ビームサーチ剪定(びーむさーちせんてい)
最終更新:2026/4/28
ビームサーチ剪定は、機械学習における探索アルゴリズムの一種で、計算コストを削減するために、探索空間を限定する手法である。
別名・同義語 ビームサーチビーム探索
ポイント
ビームサーチは、幅優先探索の一種であり、各ステップで最も有望な候補のみを保持することで、効率的な探索を実現する。剪定は、その過程で不要な候補を排除する操作を指す。
ビームサーチ剪定とは
ビームサーチ剪定は、特に大規模な探索空間を持つ問題、例えば機械翻訳や音声認識などの分野で用いられる。基本的なビームサーチでは、各ステップで全ての候補を評価するが、ビームサーチ剪定では、あらかじめ設定されたビーム幅(beam width)と呼ばれるパラメータに基づいて、最も有望な候補のみを保持し、それ以外の候補を剪定する。これにより、計算量を大幅に削減し、効率的な探索が可能となる。
ビーム幅の設定
ビーム幅は、探索の精度と計算コストのトレードオフを決定する重要なパラメータである。ビーム幅が小さいほど計算コストは削減されるが、最適な解を見逃す可能性が高まる。一方、ビーム幅が大きいほど探索精度は向上するが、計算コストも増加する。
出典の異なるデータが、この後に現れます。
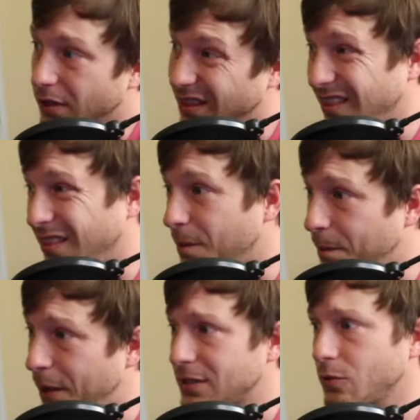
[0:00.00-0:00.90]
the
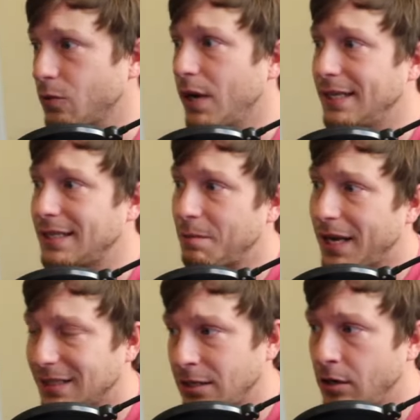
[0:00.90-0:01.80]
best way to make
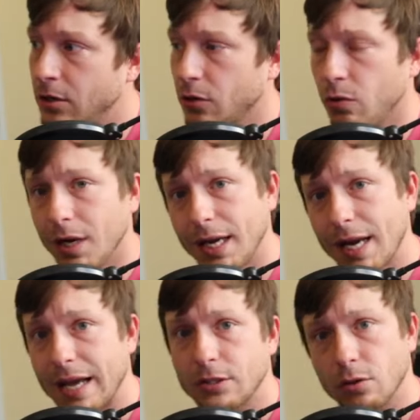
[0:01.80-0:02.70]
a ton of coin
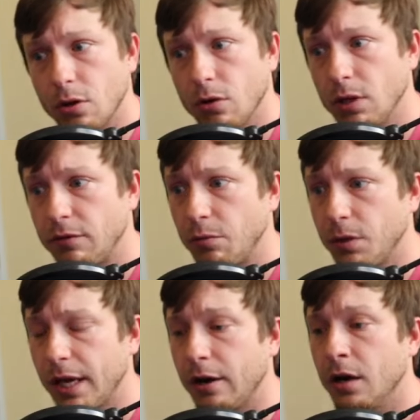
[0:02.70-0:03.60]
as a low-level
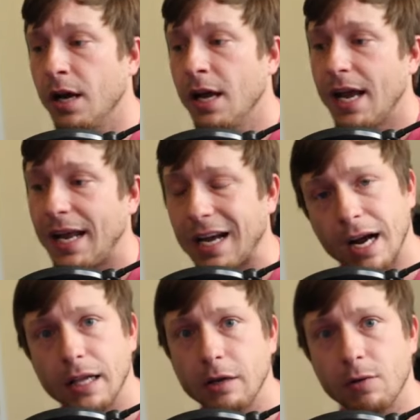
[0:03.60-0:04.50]
player. And I
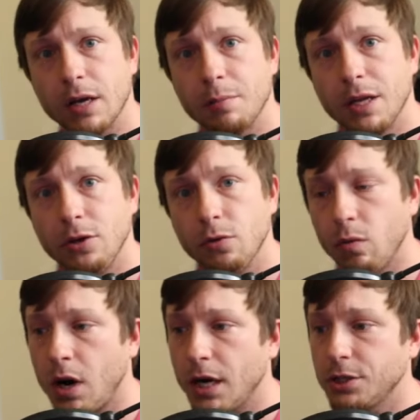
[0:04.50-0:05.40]
highly recommend you
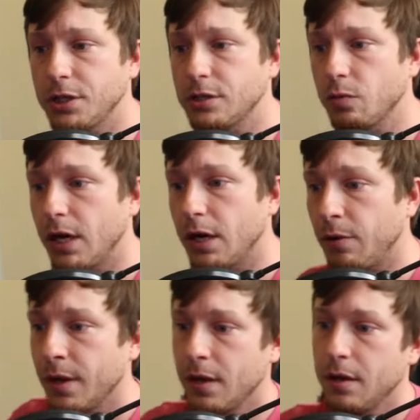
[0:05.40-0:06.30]
watch it as well,
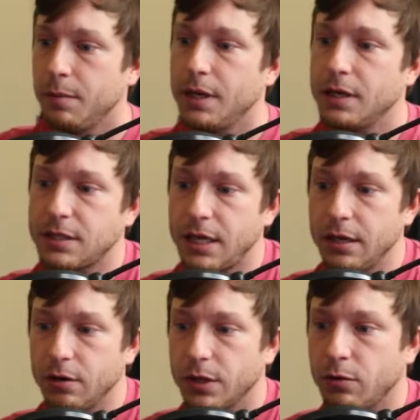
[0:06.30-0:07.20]
because here
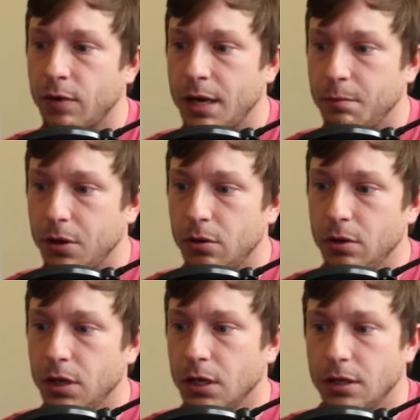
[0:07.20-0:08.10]
with Grainbow,
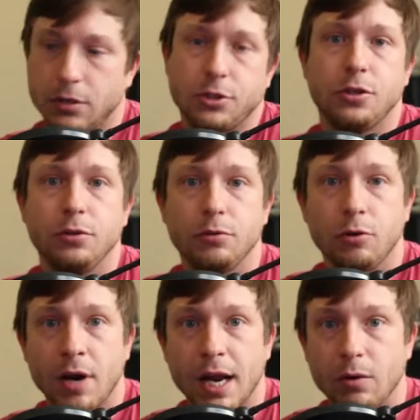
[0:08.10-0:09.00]
there's $2
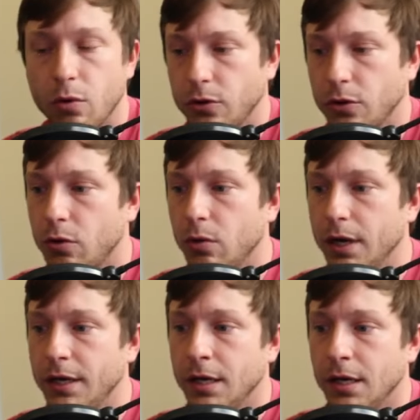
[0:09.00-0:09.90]
grand worth of
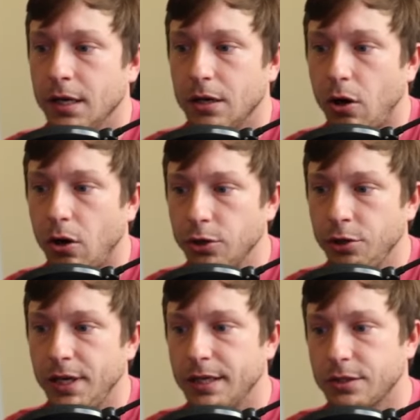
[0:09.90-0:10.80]
coin. All you
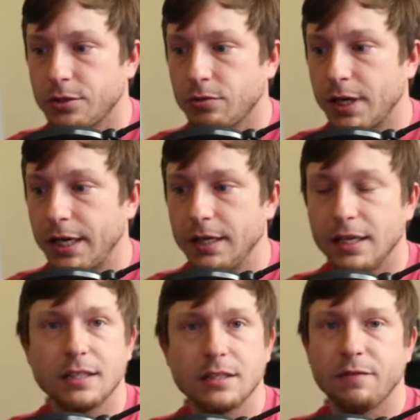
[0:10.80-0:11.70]
need is 3.
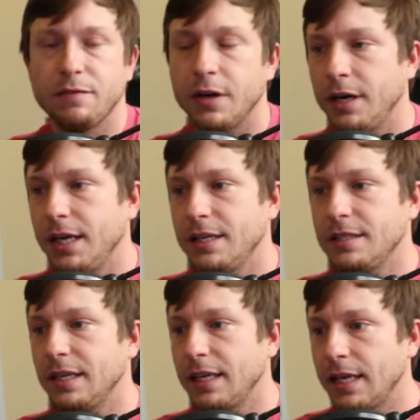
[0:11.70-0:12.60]
It's very easy
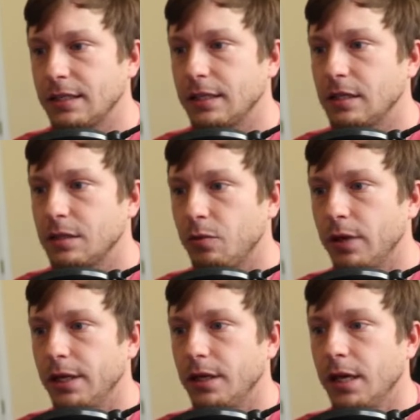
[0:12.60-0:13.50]
to get to this
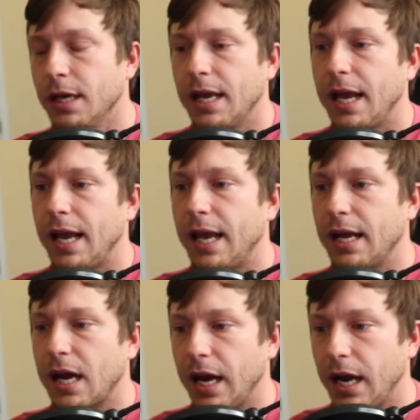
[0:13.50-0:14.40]
point, and
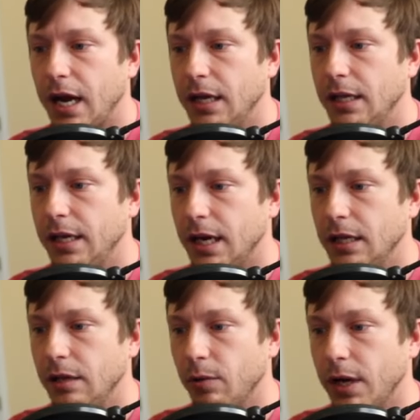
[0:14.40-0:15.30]
I highly,
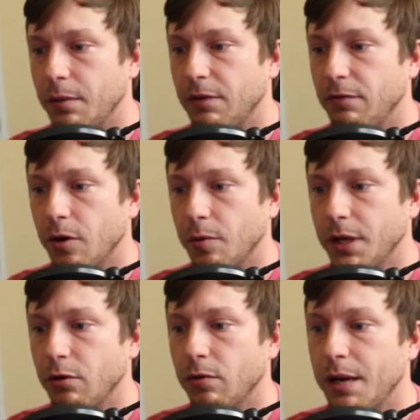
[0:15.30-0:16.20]
highly recommend farming
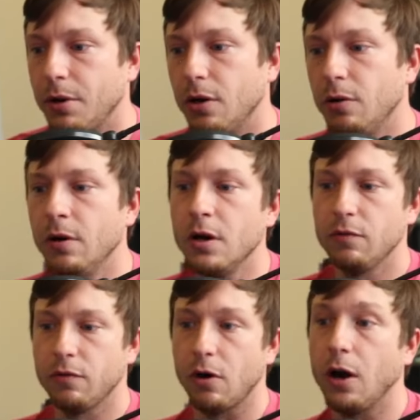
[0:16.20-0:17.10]
Grainbow
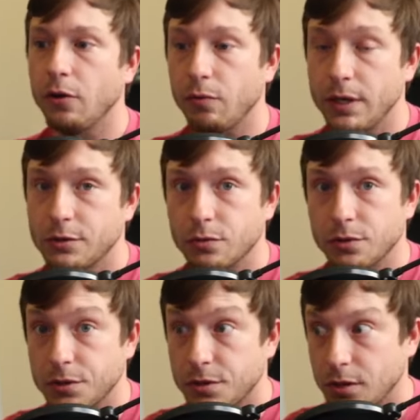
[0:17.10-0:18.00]
for other
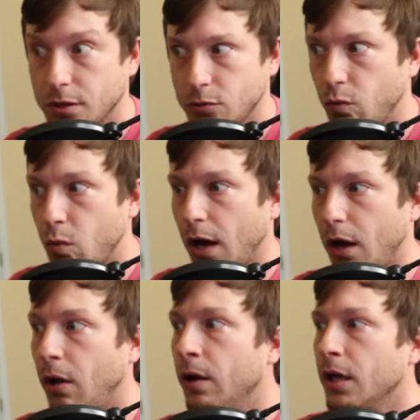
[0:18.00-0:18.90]
resources as
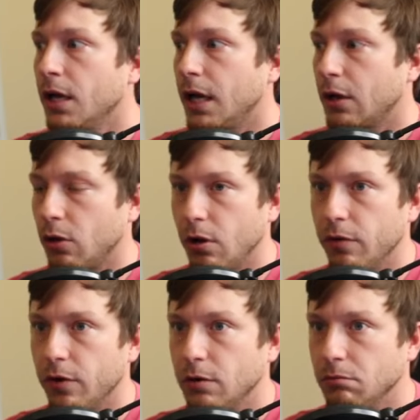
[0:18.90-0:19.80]
well.
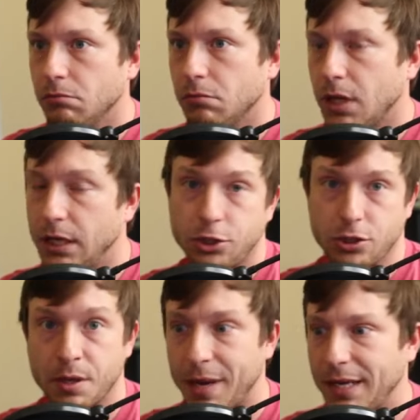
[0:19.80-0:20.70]
Clover, it's
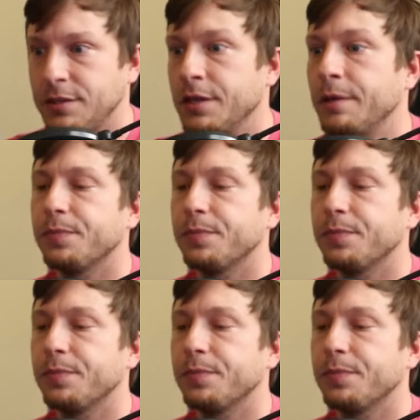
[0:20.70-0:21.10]
just amazing.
適切なビーム幅は、問題の特性や計算資源に応じて調整する必要がある。
剪定の基準
剪定の基準は、問題に応じて様々なものが考えられる。例えば、機械翻訳においては、言語モデルのスコアや翻訳確率などが用いられる。音声認識においては、音響モデルのスコアや言語モデルのスコアなどが用いられる。これらのスコアに基づいて、最も低いスコアを持つ候補を剪定する。
ビームサーチ剪定の利点と欠点
利点:
- 計算コストの削減
- 効率的な探索
- 大規模な問題への適用
欠点:
- 最適解を見逃す可能性
- ビーム幅の設定が難しい
- 剪定基準の選択が重要
応用例
ビームサーチ剪定は、機械翻訳、音声認識、画像認識、自然言語処理など、様々な分野で応用されている。特に、シーケンス生成モデルにおいては、重要な役割を果たしている。